(YOUR INSTRUCTIONS):
Print the lines in the listing below starting at the line with "[0:05.00-0:06.00]" and ending at the line with "Verbatim transcript: bacteria", both included. Reproduce them exactly and omit every picture.

(EXERCISE MATERIALS):
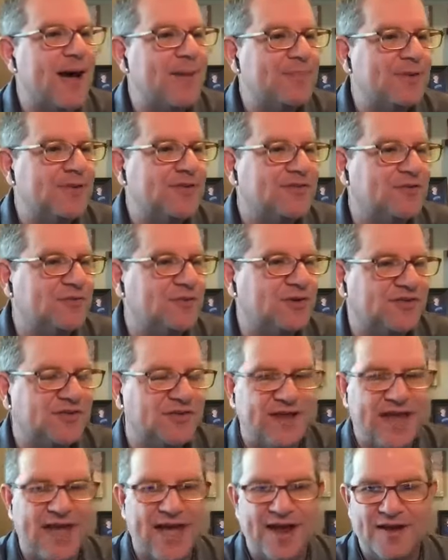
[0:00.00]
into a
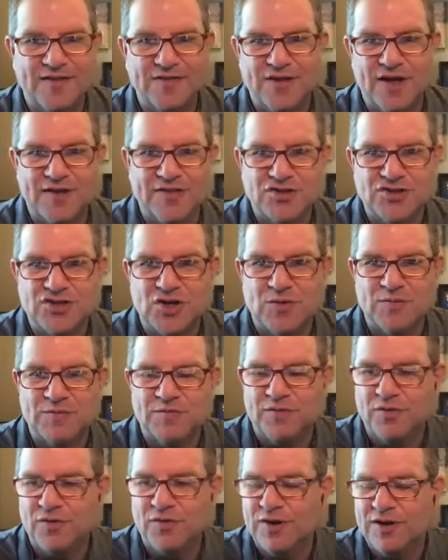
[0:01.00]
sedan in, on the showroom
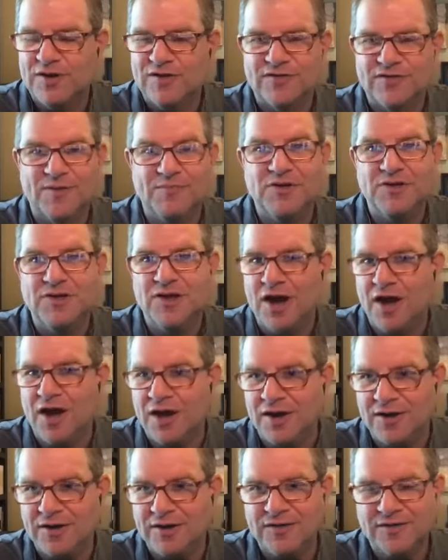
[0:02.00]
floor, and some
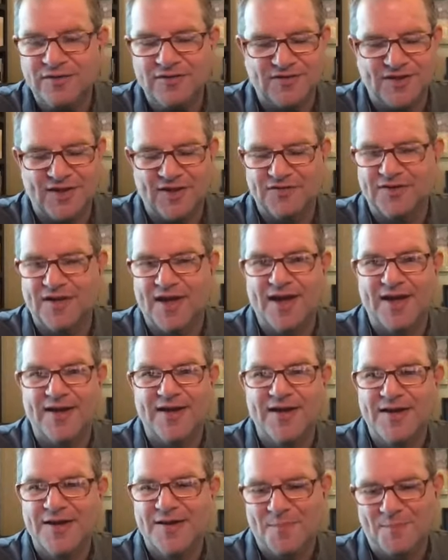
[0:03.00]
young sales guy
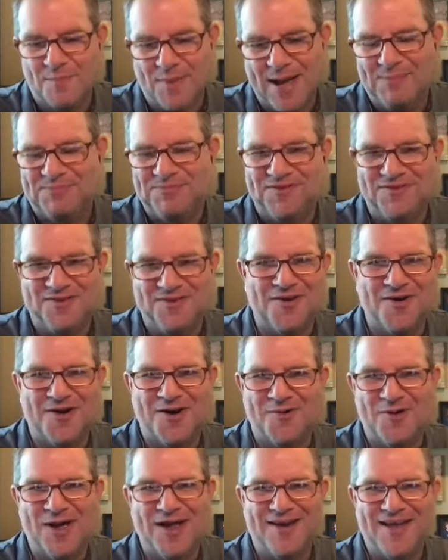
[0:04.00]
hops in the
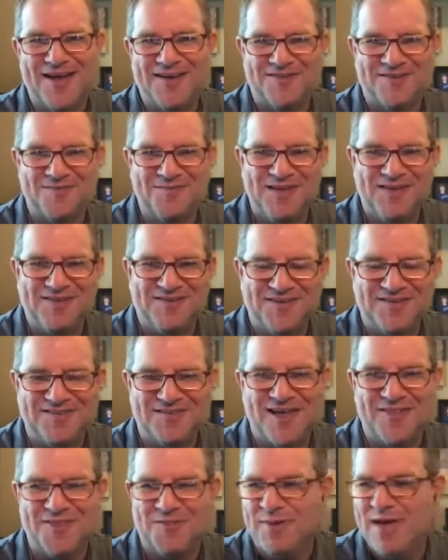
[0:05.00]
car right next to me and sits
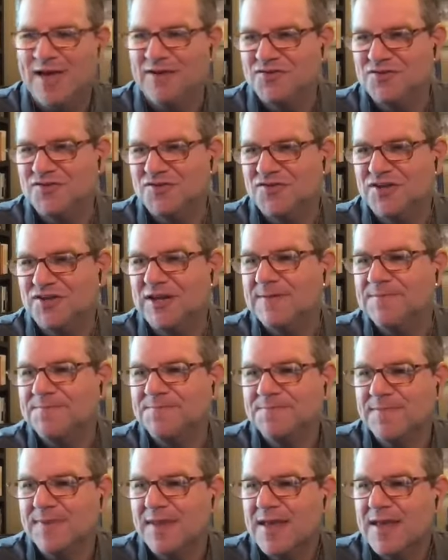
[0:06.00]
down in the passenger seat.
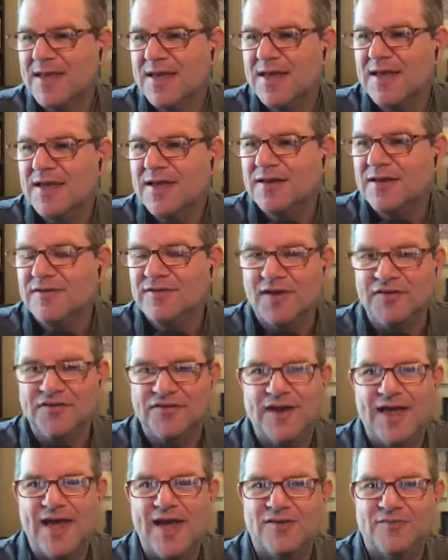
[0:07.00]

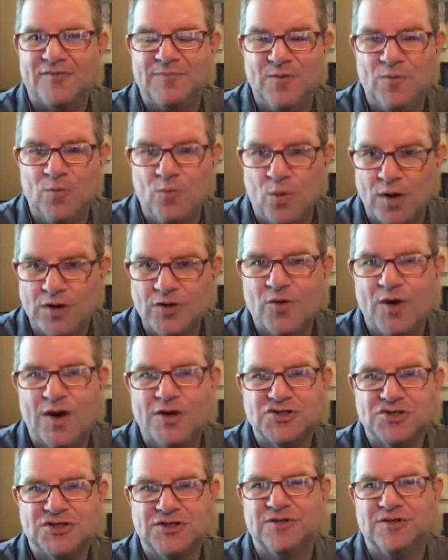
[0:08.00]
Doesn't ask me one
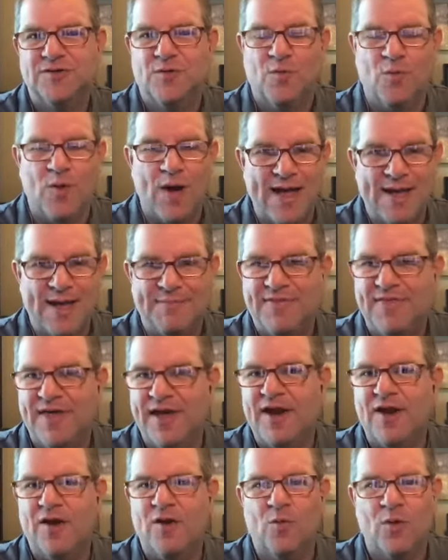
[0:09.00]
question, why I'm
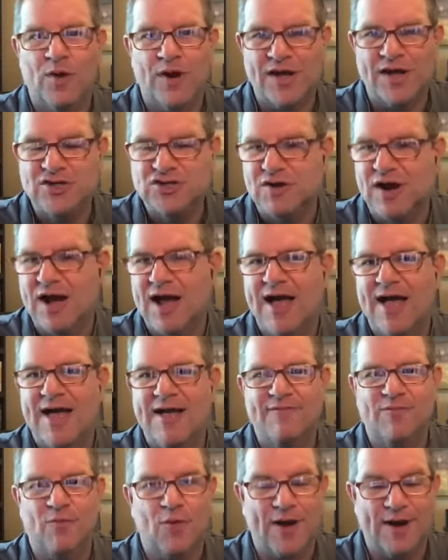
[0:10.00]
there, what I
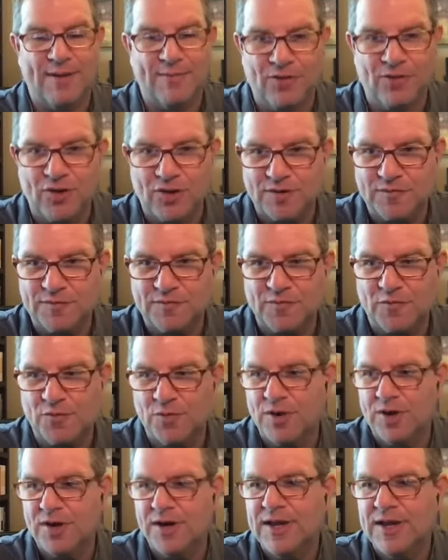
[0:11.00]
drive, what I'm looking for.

---

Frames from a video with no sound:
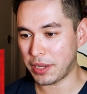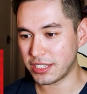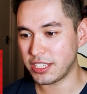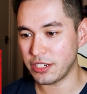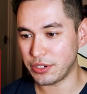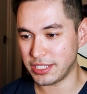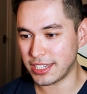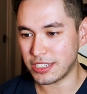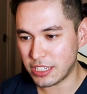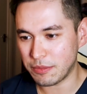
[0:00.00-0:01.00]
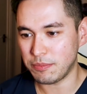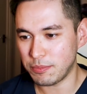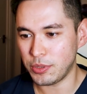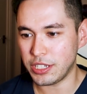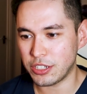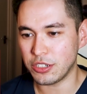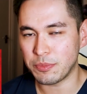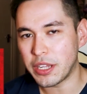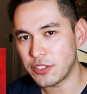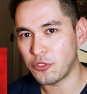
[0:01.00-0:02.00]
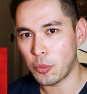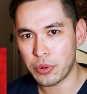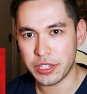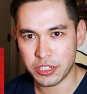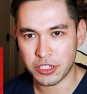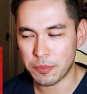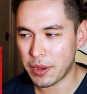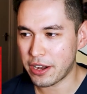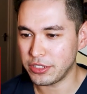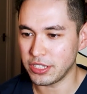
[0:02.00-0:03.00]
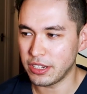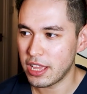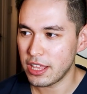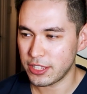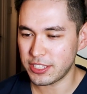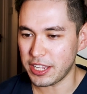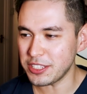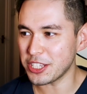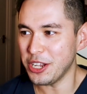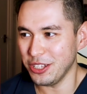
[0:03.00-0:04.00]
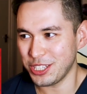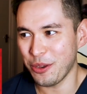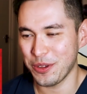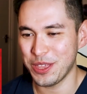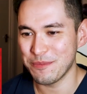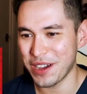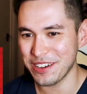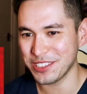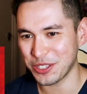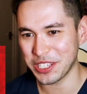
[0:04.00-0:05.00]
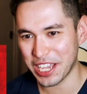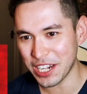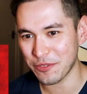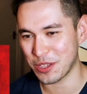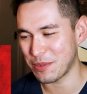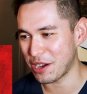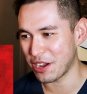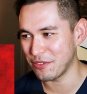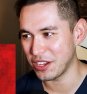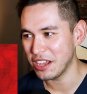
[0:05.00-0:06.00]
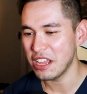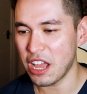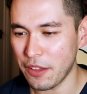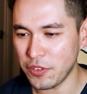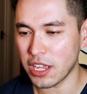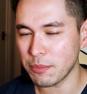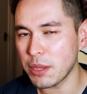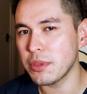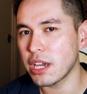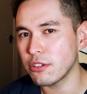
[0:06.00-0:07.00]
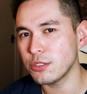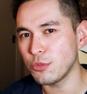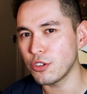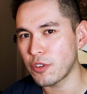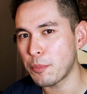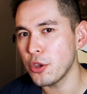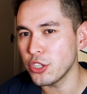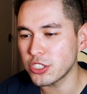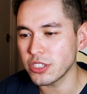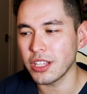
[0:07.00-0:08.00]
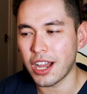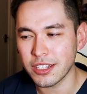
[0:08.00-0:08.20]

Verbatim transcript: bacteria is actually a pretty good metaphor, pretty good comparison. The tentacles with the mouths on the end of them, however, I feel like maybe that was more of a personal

--

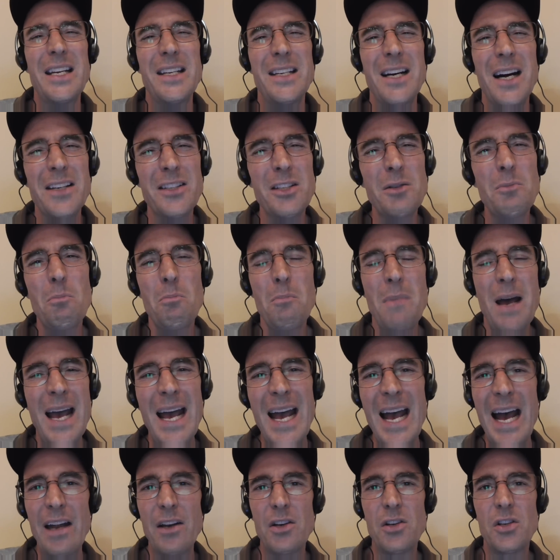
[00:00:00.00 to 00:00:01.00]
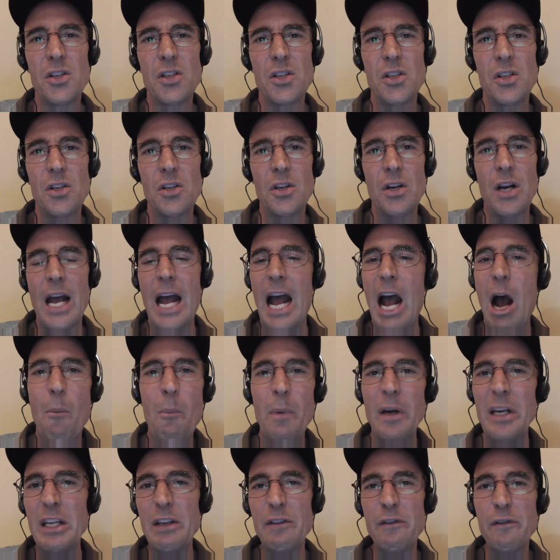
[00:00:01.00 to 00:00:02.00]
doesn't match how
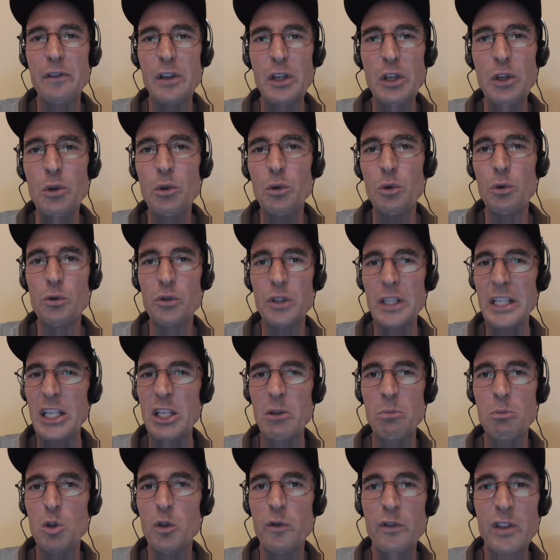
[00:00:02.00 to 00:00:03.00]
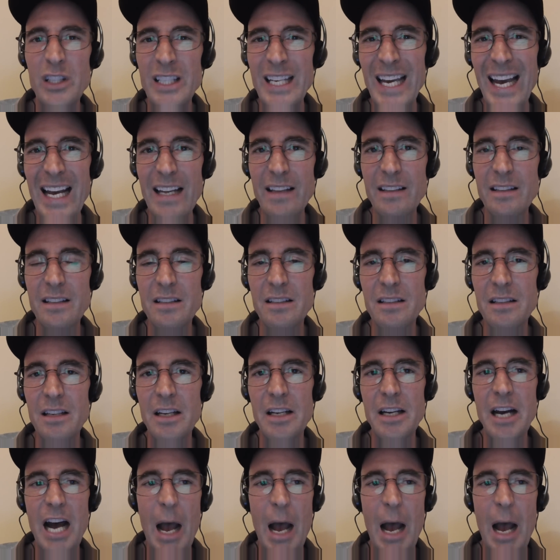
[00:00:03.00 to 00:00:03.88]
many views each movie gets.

(WRITTEN ANSWER):
[0:05.00-0:06.00]
[0:06.00-0:07.00]
[0:07.00-0:08.00]
[0:08.00-0:08.20]

Verbatim transcript: bacteria is actually a pretty good metaphor, pretty good comparison. The tentacles with the mouths on the end of them, however, I feel like maybe that was more of a personal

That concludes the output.